[Collected data]
################

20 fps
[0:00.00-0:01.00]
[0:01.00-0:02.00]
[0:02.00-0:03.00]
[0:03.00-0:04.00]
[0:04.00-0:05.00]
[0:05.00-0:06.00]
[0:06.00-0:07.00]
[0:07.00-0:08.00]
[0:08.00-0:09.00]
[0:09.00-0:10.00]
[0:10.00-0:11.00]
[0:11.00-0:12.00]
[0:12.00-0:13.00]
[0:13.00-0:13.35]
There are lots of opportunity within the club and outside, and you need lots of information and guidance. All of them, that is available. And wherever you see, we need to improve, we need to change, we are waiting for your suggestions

################

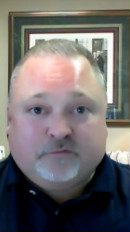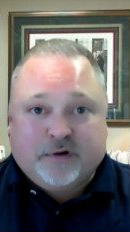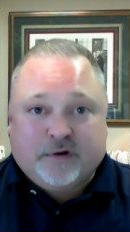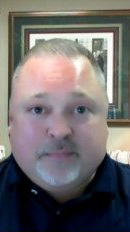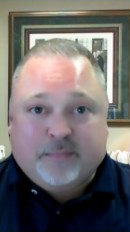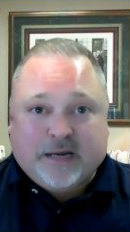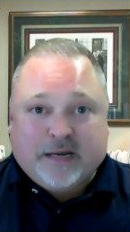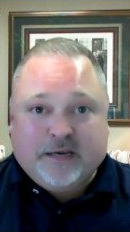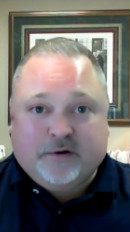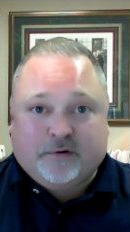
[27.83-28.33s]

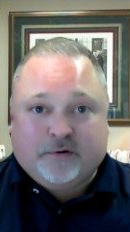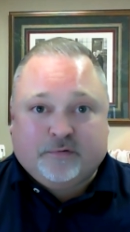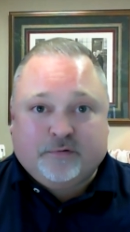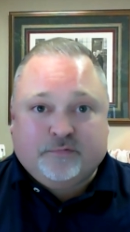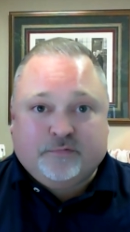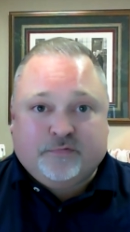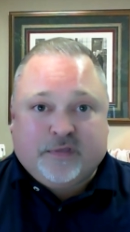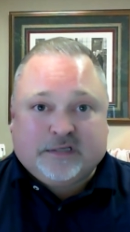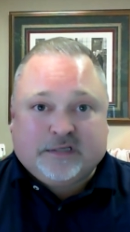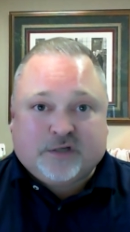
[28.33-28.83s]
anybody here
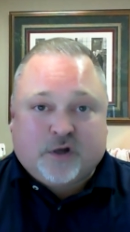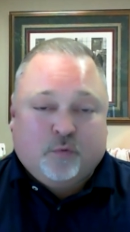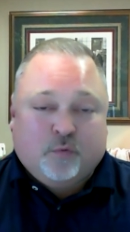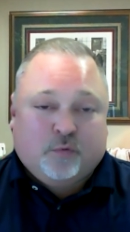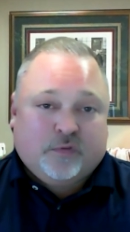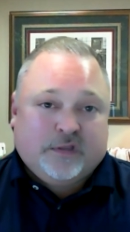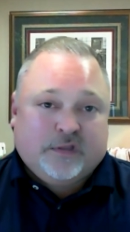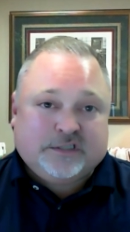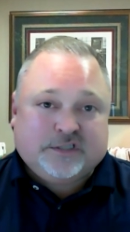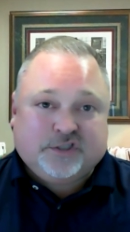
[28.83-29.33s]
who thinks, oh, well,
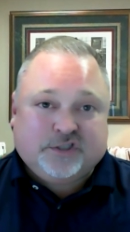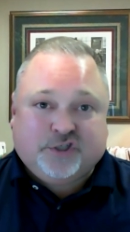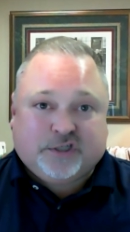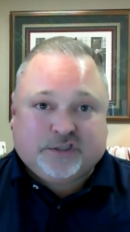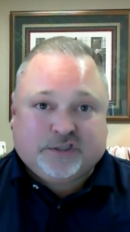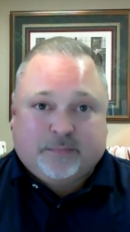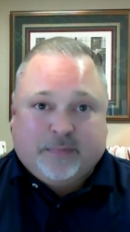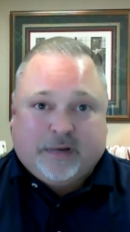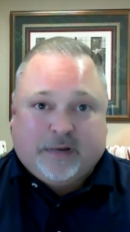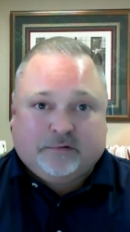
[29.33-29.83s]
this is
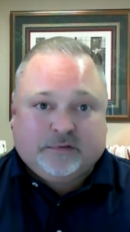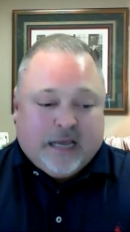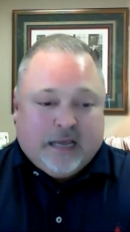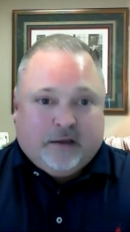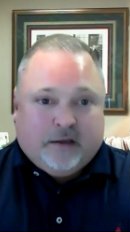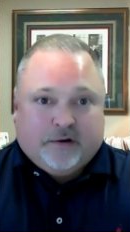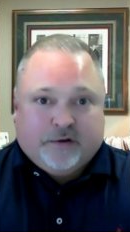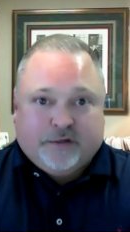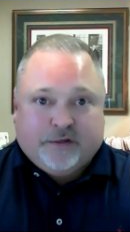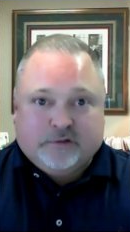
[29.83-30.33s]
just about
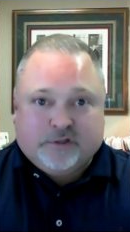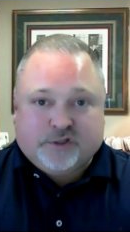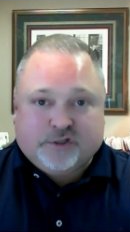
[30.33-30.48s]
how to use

################

### Work request
The required output is the stretch of entries above from the line containing "[0:02.00-0:03.00]" through the line containing "[0:12.00-0:13.00]", reproduced exactly.

### Reply to the task
[0:02.00-0:03.00]
[0:03.00-0:04.00]
[0:04.00-0:05.00]
[0:05.00-0:06.00]
[0:06.00-0:07.00]
[0:07.00-0:08.00]
[0:08.00-0:09.00]
[0:09.00-0:10.00]
[0:10.00-0:11.00]
[0:11.00-0:12.00]
[0:12.00-0:13.00]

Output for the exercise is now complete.